When you allow a field to be accessed directly (ie is public) you lose the benefit of encapsulation, which means you can't change the representation without changing the API (you break peoples code if you do) and you can't perform any action when the field is accessed.

Effective Java provides a really good rule of thumb:

If a class is accessible outside its package, provide accessor methods, to preserve the flexibility to change the class's internal representation. If a public class exposes its data fields, all hope of changing its representation is lost, as client code can be distributed far and wide.

Basically, it is done this way because it is good design practice to do so. It leaves room to change the implementation of String at a later stage without breaking code for everyone.

String is using encapsulation to hide its internal details from you. An immutable object is still free to have mutable internal values as long as its externally visible state doesn't change. Length could be lazily computed. I encourage you to take a look as String's source code.

Checking the source code of String in Open JDK it's only a getter.

But as @SteveKuo points out this could differ dependent on the implementation.

In most current jvm implementations a Substring references the char array of the original String for content and it needs start and length fields to define their own content, so the length() method is used as a getter. However this is not the only possible way to implement String.

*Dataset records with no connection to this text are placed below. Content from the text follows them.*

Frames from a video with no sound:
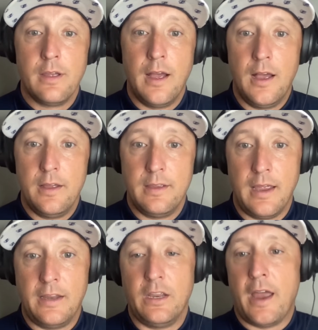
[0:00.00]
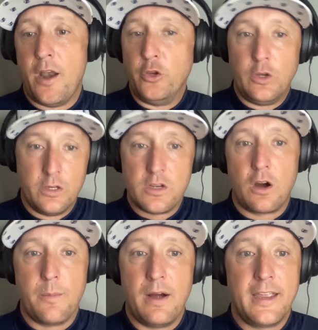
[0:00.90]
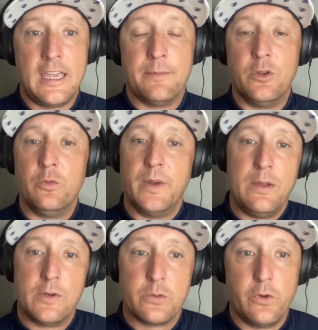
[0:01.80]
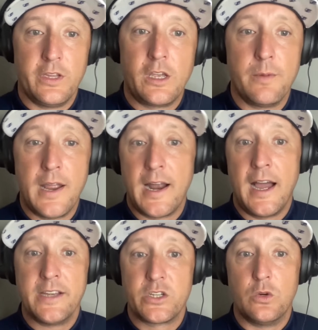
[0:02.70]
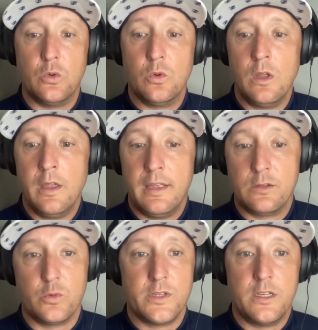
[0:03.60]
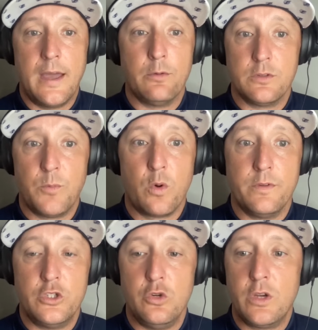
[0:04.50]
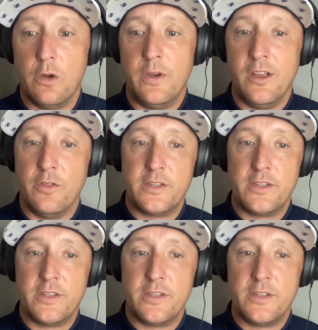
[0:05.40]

I know you can talk about Cam Newton, but he wasn't really coming out of high school. That was more of a JUCO deal.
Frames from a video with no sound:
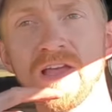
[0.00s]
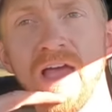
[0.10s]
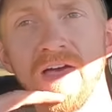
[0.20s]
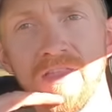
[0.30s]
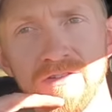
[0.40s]

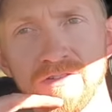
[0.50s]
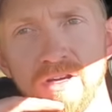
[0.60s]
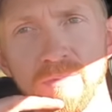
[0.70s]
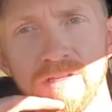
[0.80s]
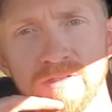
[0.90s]
and then
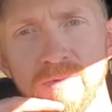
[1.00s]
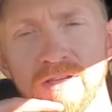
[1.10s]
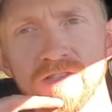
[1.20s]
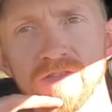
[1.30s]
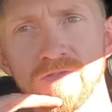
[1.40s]
truck bed
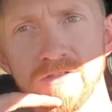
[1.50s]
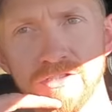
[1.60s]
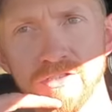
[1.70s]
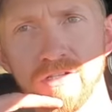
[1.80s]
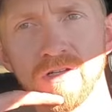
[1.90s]
space for
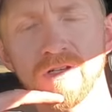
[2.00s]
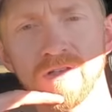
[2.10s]
sure.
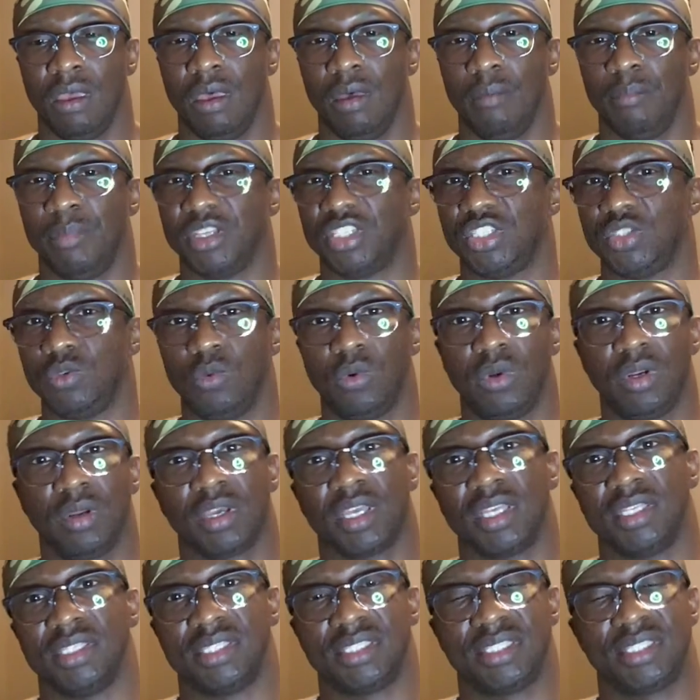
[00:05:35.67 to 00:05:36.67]
But you want to
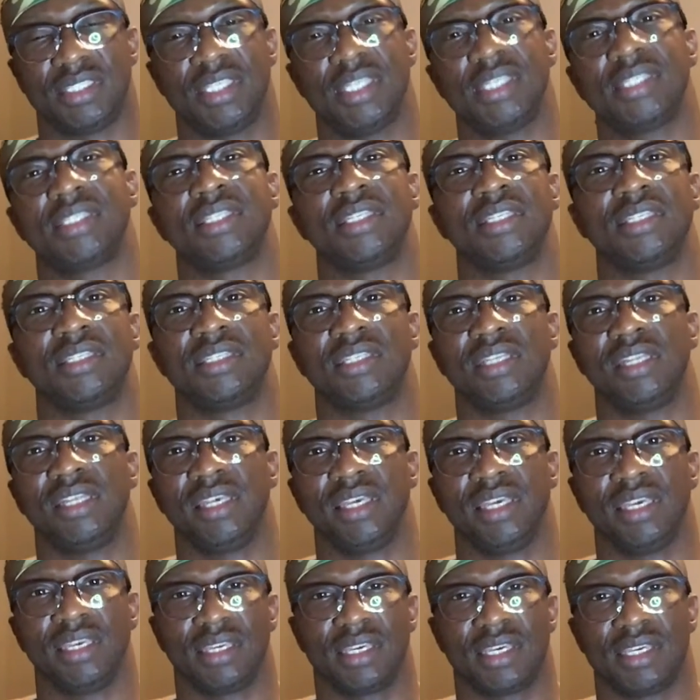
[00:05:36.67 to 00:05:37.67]

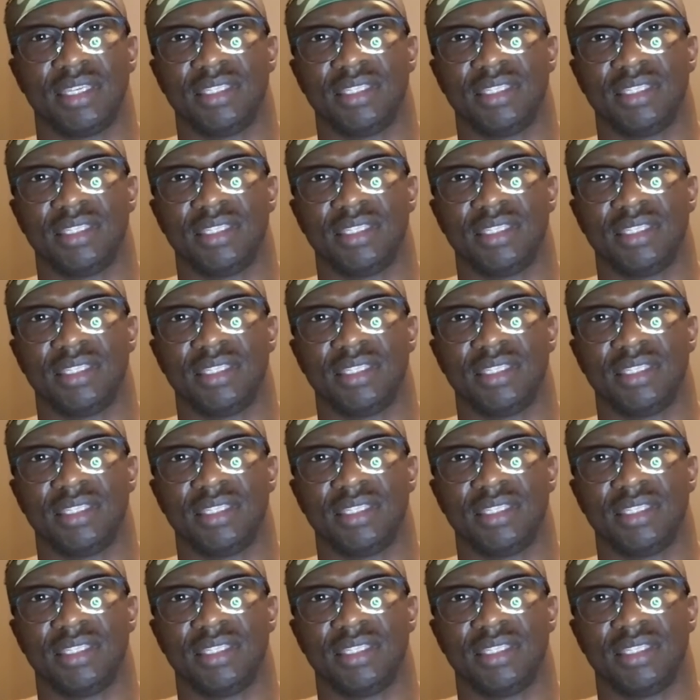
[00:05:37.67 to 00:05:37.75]
consistently.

In a different possible implementation each String could have its own char array and since char arrays already have a length field with the correct length it would be redundant to have one for the String object, since String.length() is a method we don't have to do that and can just reference the internal array.length .

These are two possible implementations of String, both with their own good and bad parts and they can replace each other because the length() method hides where the length is stored (internal array or in own field).